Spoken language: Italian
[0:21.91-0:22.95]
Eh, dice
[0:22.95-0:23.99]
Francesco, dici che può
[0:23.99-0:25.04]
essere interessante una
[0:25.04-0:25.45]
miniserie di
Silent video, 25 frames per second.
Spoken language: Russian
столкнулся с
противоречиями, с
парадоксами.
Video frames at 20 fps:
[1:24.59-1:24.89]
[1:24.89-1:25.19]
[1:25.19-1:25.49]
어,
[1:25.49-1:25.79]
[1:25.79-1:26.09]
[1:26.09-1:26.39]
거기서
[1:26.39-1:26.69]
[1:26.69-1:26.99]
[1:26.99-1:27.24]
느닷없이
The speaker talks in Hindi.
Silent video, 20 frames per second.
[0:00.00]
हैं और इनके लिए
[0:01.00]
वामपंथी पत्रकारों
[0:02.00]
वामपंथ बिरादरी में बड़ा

== Work order ==
Emit the records above again, exactly, with no line skipped.

== Problem solution ==
Spoken language: Italian
[0:21.91-0:22.95]
Eh, dice
[0:22.95-0:23.99]
Francesco, dici che può
[0:23.99-0:25.04]
essere interessante una
[0:25.04-0:25.45]
miniserie di
Silent video, 25 frames per second.
Spoken language: Russian
столкнулся с
противоречиями, с
парадоксами.
Video frames at 20 fps:
[1:24.59-1:24.89]
[1:24.89-1:25.19]
[1:25.19-1:25.49]
어,
[1:25.49-1:25.79]
[1:25.79-1:26.09]
[1:26.09-1:26.39]
거기서
[1:26.39-1:26.69]
[1:26.69-1:26.99]
[1:26.99-1:27.24]
느닷없이
The speaker talks in Hindi.
Silent video, 20 frames per second.
[0:00.00]
हैं और इनके लिए
[0:01.00]
वामपंथी पत्रकारों
[0:02.00]
वामपंथ बिरादरी में बड़ा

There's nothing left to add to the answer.